==== ENTRIES SUPPLIED ====

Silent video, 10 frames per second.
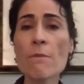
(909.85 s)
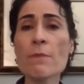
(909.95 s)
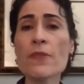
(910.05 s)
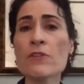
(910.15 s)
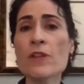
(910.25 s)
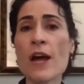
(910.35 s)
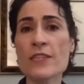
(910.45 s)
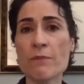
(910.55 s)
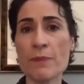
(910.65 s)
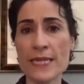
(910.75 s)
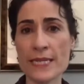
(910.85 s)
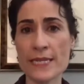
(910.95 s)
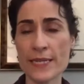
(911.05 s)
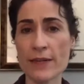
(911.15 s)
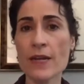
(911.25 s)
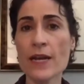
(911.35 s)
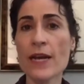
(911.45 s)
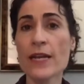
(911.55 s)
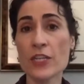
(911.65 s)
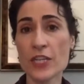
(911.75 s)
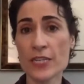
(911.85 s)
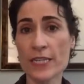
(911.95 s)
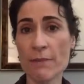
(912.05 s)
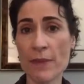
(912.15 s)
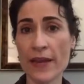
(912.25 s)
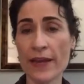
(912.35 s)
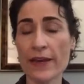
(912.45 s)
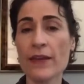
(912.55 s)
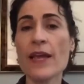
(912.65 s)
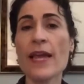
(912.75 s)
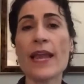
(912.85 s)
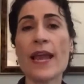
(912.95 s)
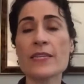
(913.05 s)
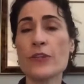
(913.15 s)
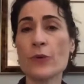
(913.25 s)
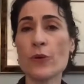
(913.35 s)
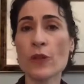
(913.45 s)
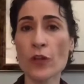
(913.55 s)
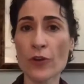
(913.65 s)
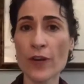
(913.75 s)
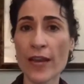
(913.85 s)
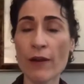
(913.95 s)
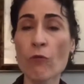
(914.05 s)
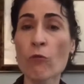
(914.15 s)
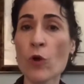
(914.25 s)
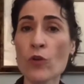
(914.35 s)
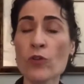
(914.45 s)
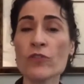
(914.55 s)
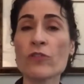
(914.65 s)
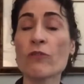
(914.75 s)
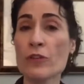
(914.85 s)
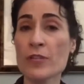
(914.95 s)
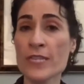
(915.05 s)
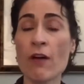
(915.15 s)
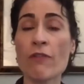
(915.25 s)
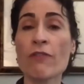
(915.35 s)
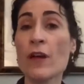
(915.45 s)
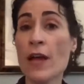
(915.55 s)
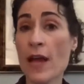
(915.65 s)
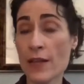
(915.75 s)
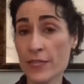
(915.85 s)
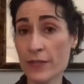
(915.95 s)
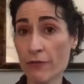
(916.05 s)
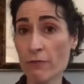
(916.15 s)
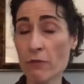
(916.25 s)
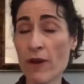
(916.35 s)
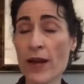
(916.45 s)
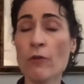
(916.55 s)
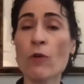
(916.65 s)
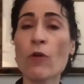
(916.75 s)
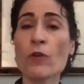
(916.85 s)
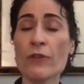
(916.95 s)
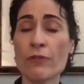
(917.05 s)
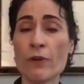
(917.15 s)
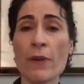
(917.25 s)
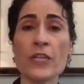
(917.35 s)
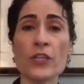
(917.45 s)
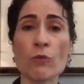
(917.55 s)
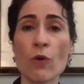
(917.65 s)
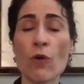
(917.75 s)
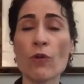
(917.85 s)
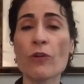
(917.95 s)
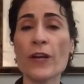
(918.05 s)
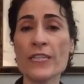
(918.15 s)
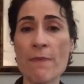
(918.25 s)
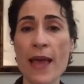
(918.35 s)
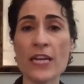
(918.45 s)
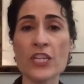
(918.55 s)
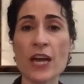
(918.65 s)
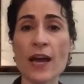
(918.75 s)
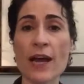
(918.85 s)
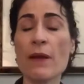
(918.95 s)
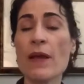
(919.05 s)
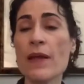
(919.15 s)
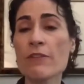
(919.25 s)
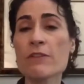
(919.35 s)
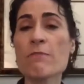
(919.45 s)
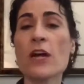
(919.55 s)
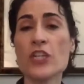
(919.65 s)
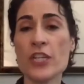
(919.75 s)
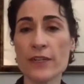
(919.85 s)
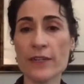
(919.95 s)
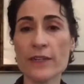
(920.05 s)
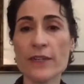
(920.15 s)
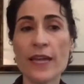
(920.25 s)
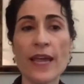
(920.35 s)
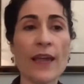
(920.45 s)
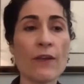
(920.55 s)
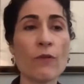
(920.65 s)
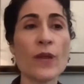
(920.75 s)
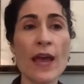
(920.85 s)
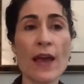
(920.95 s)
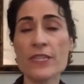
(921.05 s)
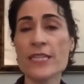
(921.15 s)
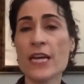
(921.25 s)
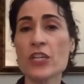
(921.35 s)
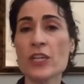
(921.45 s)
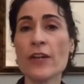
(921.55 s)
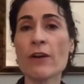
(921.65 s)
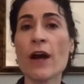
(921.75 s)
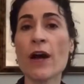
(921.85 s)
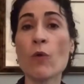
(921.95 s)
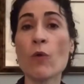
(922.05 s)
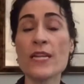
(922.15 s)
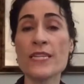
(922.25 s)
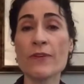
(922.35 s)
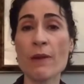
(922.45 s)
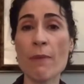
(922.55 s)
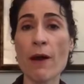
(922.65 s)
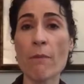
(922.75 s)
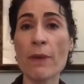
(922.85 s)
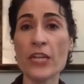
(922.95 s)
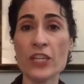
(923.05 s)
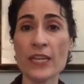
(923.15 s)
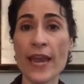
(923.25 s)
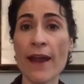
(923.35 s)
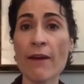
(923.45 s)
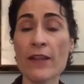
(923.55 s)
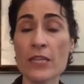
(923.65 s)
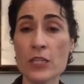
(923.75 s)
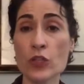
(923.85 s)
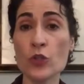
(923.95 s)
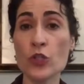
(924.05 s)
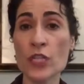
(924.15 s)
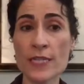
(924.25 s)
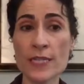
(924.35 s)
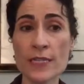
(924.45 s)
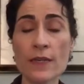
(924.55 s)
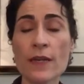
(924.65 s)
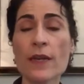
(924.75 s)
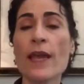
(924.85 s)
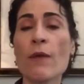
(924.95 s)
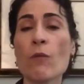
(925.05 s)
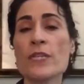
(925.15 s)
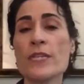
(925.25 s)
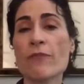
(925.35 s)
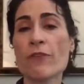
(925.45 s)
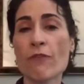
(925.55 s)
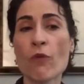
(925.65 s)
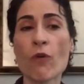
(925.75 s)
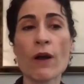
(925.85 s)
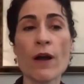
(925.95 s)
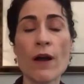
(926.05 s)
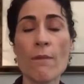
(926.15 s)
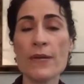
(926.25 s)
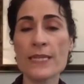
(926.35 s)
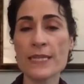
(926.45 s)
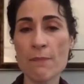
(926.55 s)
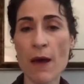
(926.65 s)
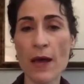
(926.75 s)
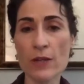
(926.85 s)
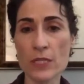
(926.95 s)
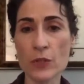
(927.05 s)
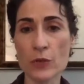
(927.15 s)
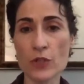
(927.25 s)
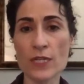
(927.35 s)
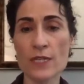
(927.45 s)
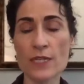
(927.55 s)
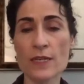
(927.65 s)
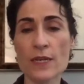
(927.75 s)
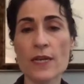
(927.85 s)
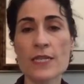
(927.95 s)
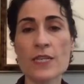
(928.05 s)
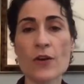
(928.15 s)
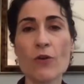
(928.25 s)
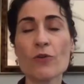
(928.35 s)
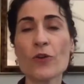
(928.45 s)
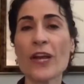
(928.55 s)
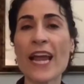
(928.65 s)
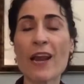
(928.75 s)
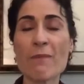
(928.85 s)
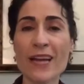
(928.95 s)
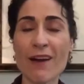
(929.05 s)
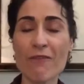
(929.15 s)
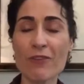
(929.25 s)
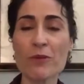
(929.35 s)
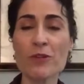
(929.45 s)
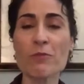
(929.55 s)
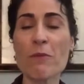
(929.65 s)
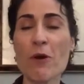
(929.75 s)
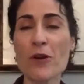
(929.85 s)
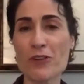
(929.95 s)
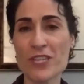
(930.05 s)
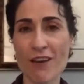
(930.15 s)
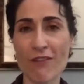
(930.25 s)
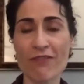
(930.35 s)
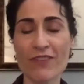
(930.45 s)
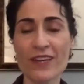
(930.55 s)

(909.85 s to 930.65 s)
But there's lots of pieces here, not just committing. It has to do with learning roles for yourself, a different provider role, different patient role, learning to manage time. There's much here. And we have a section here on what is different about patient care and the solutions, and what's different for business model solutions. So learning how to be comfortable to promote yourself.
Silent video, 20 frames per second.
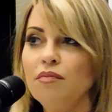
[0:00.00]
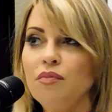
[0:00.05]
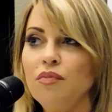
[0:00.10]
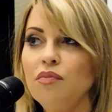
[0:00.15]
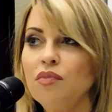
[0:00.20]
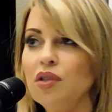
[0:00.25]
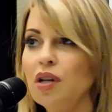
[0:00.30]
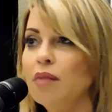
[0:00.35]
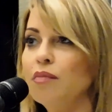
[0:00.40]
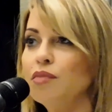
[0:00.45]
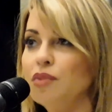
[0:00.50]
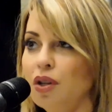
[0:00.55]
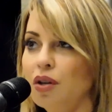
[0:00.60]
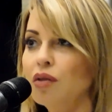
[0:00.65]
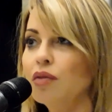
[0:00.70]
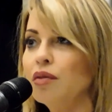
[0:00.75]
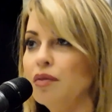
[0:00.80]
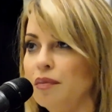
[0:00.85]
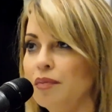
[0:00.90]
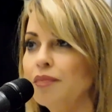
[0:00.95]

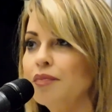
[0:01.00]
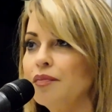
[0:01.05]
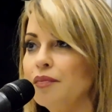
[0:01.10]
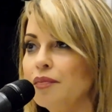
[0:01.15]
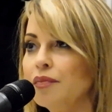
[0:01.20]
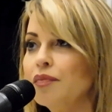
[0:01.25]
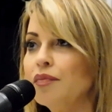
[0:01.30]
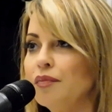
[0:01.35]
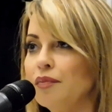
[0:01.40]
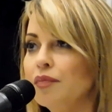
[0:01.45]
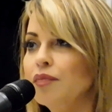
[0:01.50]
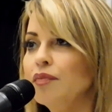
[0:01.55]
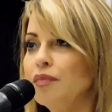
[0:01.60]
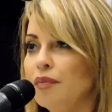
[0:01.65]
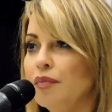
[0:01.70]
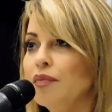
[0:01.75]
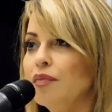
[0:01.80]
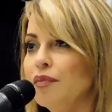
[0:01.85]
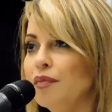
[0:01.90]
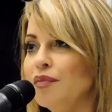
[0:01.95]
I definitely
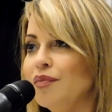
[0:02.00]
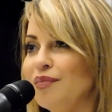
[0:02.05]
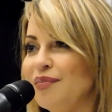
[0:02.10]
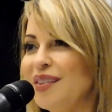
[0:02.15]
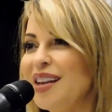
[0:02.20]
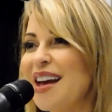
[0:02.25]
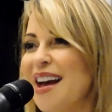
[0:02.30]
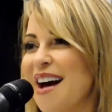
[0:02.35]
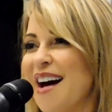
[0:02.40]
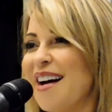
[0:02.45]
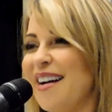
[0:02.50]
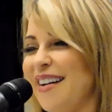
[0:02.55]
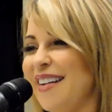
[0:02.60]
believe that. Yeah.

====

WHAT IS REQUIRED –
Show the lines of the records that contain the word "second".

RESULT OF THE EXERCISE –
Silent video, 10 frames per second.
Silent video, 20 frames per second.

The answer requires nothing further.